• EXERCISE PROMPT:
Would you give again, exactly as written, the lines from the opening of the records to the line with "Silent video, 20 frames per second.", that line included and pictures excluded?

________

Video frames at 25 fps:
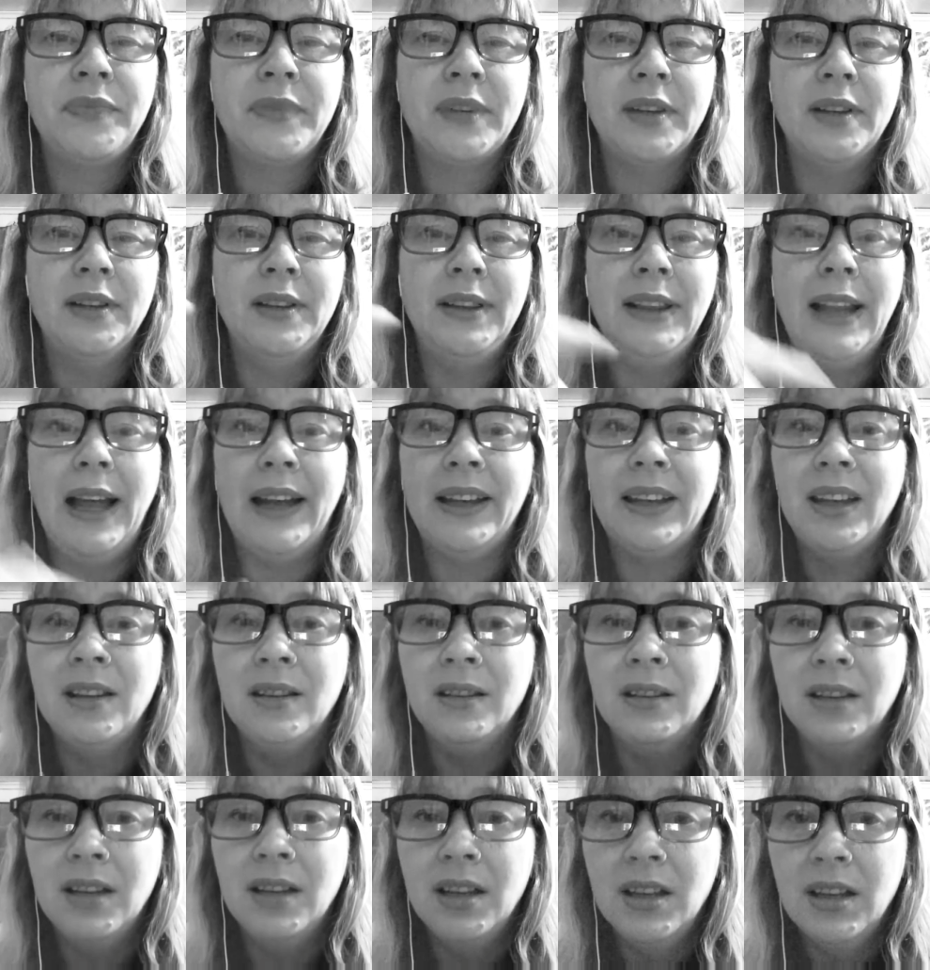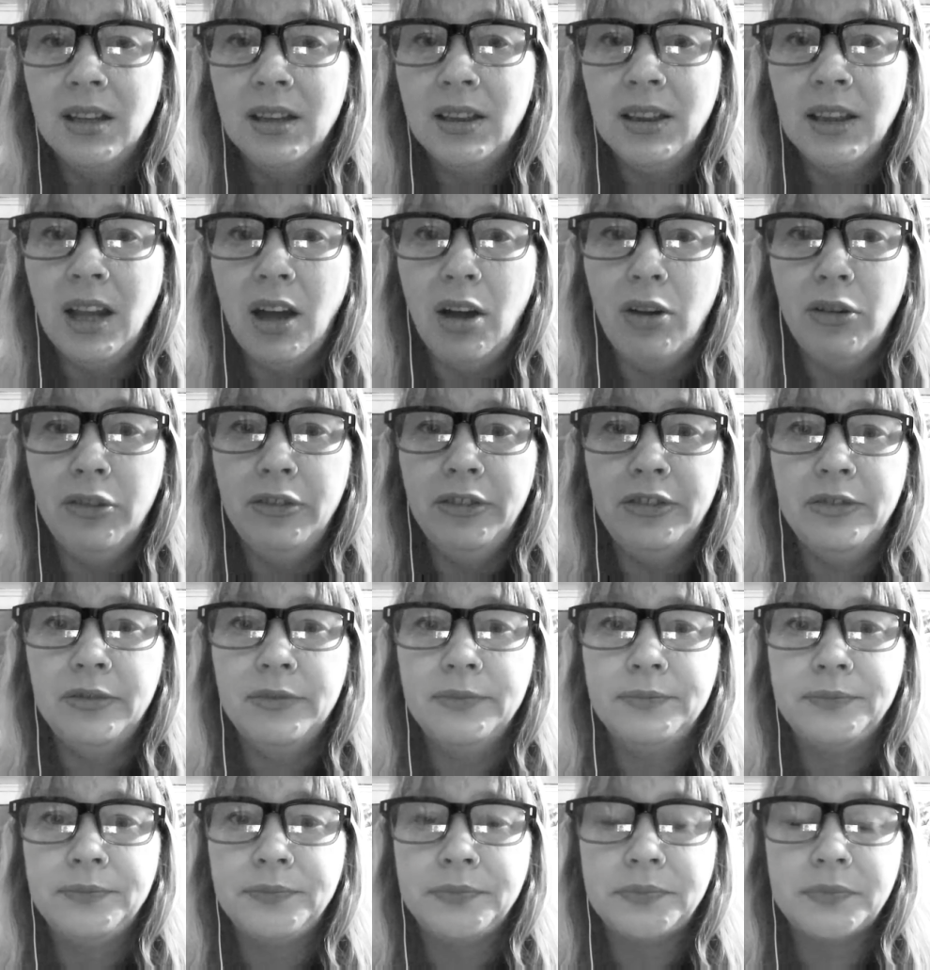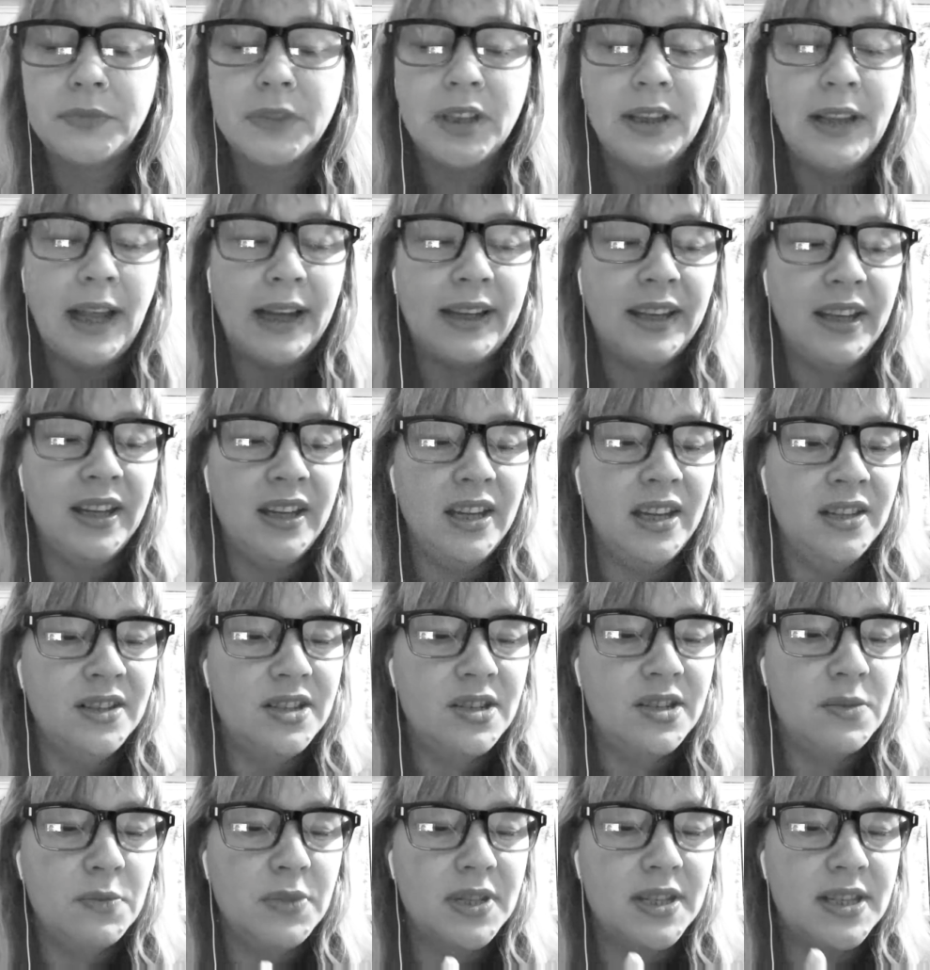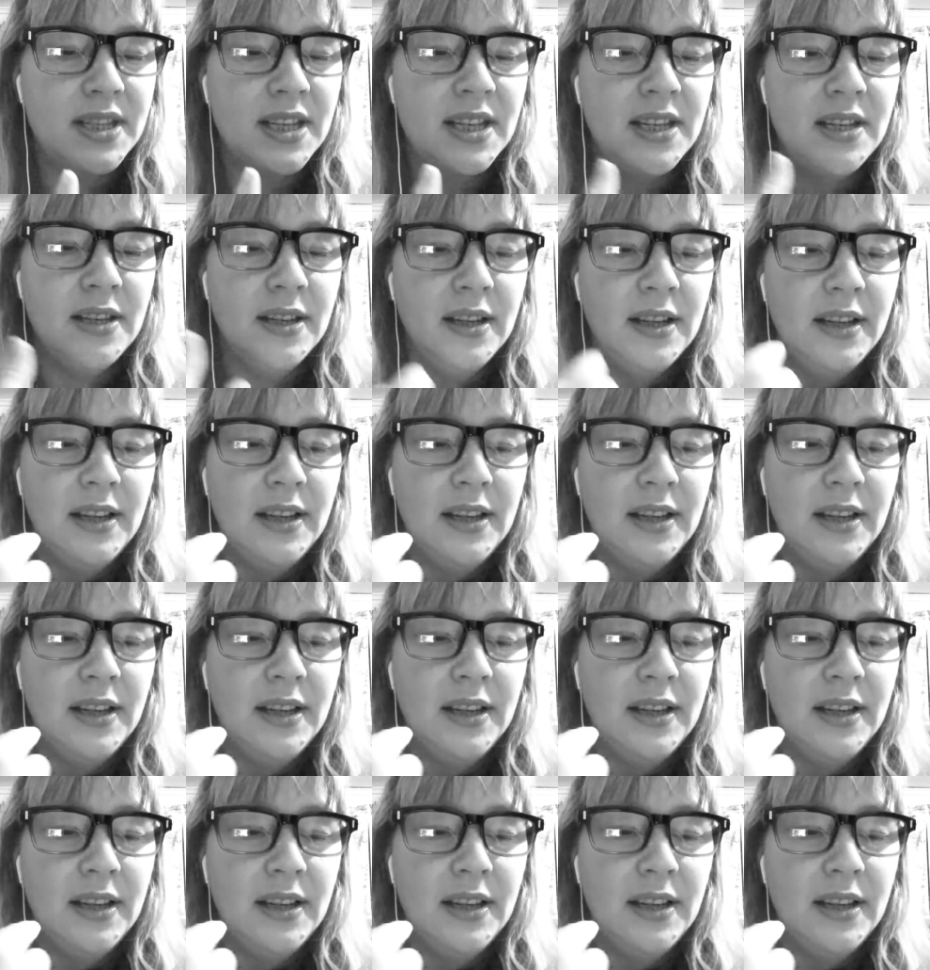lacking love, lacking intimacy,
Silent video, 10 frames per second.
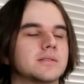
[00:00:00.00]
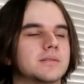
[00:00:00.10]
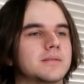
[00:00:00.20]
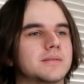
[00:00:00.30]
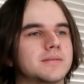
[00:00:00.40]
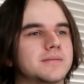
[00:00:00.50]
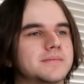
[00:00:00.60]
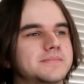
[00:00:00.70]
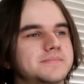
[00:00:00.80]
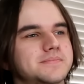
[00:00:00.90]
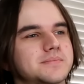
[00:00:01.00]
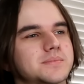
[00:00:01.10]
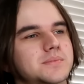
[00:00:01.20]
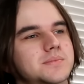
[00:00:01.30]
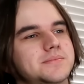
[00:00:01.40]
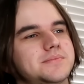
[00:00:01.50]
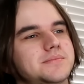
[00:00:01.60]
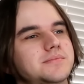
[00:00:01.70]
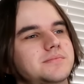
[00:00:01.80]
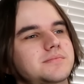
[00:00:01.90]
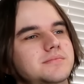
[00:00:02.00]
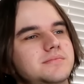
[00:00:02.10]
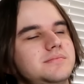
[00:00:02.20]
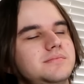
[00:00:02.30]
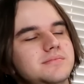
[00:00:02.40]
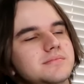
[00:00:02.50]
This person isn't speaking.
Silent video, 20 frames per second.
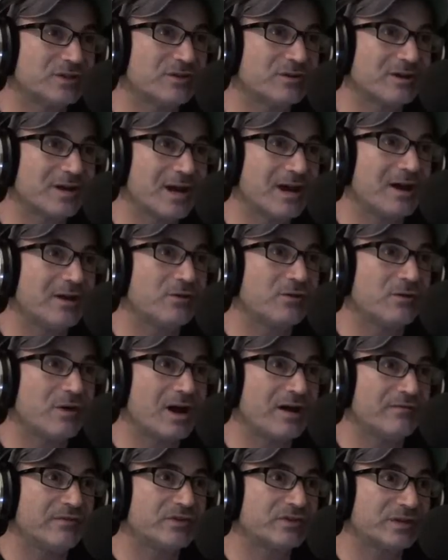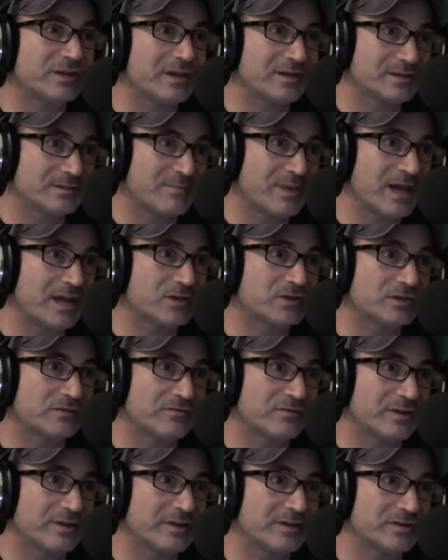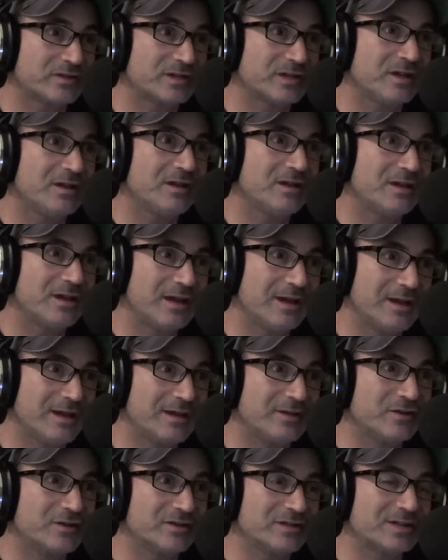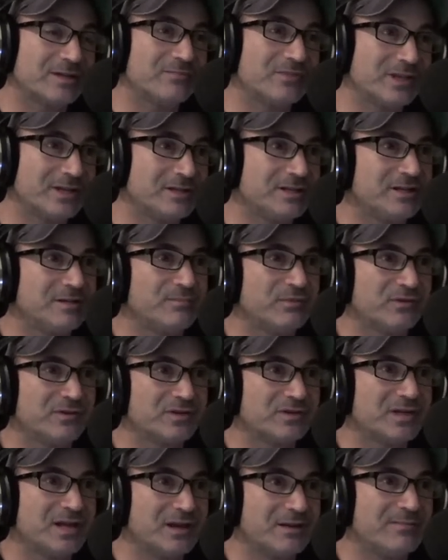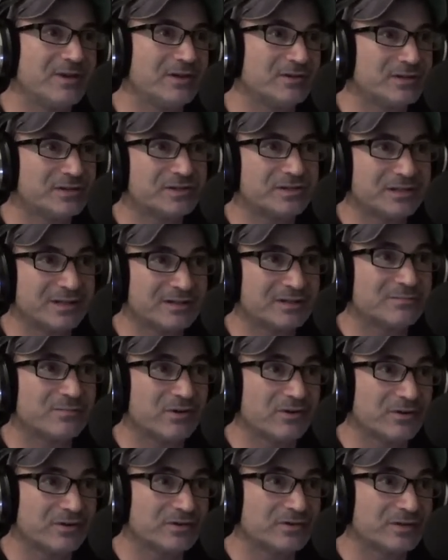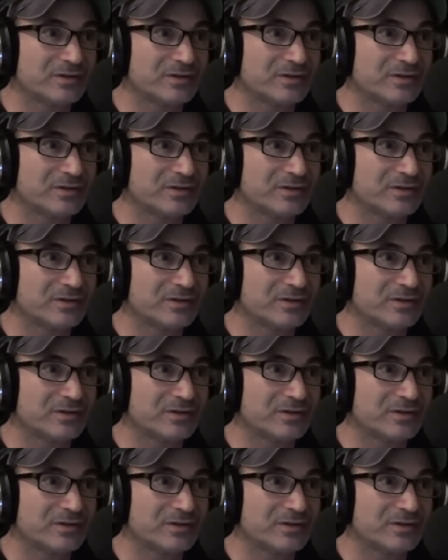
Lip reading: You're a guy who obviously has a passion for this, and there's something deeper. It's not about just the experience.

________

• TASK RESPONSE:
Video frames at 25 fps:
lacking love, lacking intimacy,
Silent video, 10 frames per second.
[00:00:00.00]
[00:00:00.10]
[00:00:00.20]
[00:00:00.30]
[00:00:00.40]
[00:00:00.50]
[00:00:00.60]
[00:00:00.70]
[00:00:00.80]
[00:00:00.90]
[00:00:01.00]
[00:00:01.10]
[00:00:01.20]
[00:00:01.30]
[00:00:01.40]
[00:00:01.50]
[00:00:01.60]
[00:00:01.70]
[00:00:01.80]
[00:00:01.90]
[00:00:02.00]
[00:00:02.10]
[00:00:02.20]
[00:00:02.30]
[00:00:02.40]
[00:00:02.50]
This person isn't speaking.
Silent video, 20 frames per second.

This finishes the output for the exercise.